Le premier volume de cette histoire de la culture de masse en France, couvrant les années 1860-1930, a été rédigé par le regretté Dominique Kalifa (1957-2020). Il fut publié en 2021 par la Découverte dans la précieuse collection Repère et est toujours disponible. L’historien analysait les transformations qui ont eu lieu avec la naissance des journaux populaires sous le IIIème Empire, sans oublier la photographie, puis le cinéma, le music-hall, la radiodiffusion, la publicité, le sport-spectacle et les expositions universelles. Tout ce dispositif aura construit ce que l’on appelé une industrie culturelle et en même temps une industrie de l’imaginaire.
Presque en même temps s’est développé une critique de l’emprise qui s’effectuait sur les esprits, étant entendu que si la gestion d’un temps libre encore très restreint était en jeu, c’est aussi l’éducation populaire qui était favorisée. La limite de l’approche nationale apparaît cependant dans la mesure ou bien des formats notamment en matière de presse ont été inventée en Grande-Bretagne.
Loïc Artiaga et Matthieu Letourneux viennent de prendre la suite de se ce travail, dans la même collection avec la période 1930-1990. La production massive de contenus et leur diffusion à grande échelle ont, sous trois républiques successives, également généré une critique de leur fonctionnement. Elle fut et reste liée à l’analyse des rapports entre les États et leurs Médias. Les auteurs s’intéressent également à la manière dont la culture française dut composer avec les modèles américains.

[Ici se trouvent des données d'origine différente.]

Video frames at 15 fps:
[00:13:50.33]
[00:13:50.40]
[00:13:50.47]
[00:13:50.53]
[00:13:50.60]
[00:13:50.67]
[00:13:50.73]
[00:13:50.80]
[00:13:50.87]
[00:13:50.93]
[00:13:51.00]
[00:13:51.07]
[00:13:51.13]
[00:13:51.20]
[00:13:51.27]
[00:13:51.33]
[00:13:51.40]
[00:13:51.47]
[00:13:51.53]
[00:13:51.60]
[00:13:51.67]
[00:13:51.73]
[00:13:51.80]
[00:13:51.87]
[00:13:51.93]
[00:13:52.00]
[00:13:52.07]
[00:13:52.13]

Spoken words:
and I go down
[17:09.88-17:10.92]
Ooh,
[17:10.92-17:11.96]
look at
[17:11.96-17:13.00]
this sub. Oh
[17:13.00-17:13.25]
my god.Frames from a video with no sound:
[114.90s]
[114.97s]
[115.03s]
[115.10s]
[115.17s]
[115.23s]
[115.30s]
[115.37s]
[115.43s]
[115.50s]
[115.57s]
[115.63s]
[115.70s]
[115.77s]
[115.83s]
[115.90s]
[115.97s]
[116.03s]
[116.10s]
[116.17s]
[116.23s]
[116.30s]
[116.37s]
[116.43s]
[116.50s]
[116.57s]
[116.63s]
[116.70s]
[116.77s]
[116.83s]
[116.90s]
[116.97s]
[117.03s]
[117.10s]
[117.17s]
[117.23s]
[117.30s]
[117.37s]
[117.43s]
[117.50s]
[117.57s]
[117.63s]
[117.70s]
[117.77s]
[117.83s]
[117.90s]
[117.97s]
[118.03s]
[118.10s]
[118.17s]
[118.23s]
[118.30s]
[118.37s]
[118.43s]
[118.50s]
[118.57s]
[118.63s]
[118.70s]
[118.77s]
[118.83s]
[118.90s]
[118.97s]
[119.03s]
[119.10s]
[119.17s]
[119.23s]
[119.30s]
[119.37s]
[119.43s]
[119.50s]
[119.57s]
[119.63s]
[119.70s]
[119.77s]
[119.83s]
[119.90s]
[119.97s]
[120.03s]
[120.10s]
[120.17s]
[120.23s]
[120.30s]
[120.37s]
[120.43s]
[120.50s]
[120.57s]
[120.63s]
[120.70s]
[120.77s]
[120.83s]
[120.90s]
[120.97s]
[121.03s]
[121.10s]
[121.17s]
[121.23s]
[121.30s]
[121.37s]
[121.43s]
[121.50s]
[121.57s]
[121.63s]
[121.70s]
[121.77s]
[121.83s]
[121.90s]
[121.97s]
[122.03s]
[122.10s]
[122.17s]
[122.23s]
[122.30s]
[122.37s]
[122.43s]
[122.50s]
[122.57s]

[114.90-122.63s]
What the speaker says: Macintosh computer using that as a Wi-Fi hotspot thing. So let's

Quant à l’individualisation des pratiques culturelles, les auteurs la qualifient comme la quête paradoxale d’une singularité dans une culture massifiée. Mais les dernières années de la période étudiée s’intéressent également aux débuts de l’informatisation des médias et à leur privatisation.
On attend un troisième tome qui puisse prendre en compte le rôle des réseaux sociaux et des médias en ligne dans la production et la diffusion de la culture de masse. Tout ce qui est apparu à la fin de la période analysée par le tome 2 s’est amplifié, comme les pratiques de contournement et la création de médias critiques alternatifs, plus solides qu’on ne pouvait l’imaginer à leur création.
Ces deux petits volumes, comme la plupart des ouvrages parus dans cette collection Repères de la Découverte seront utiles aussi bien aux étudiant-e-s qu’aux instituteurs-trices et à toutes celles et ceux qui cherchent à mettre ce que nous vivons en perspective historique.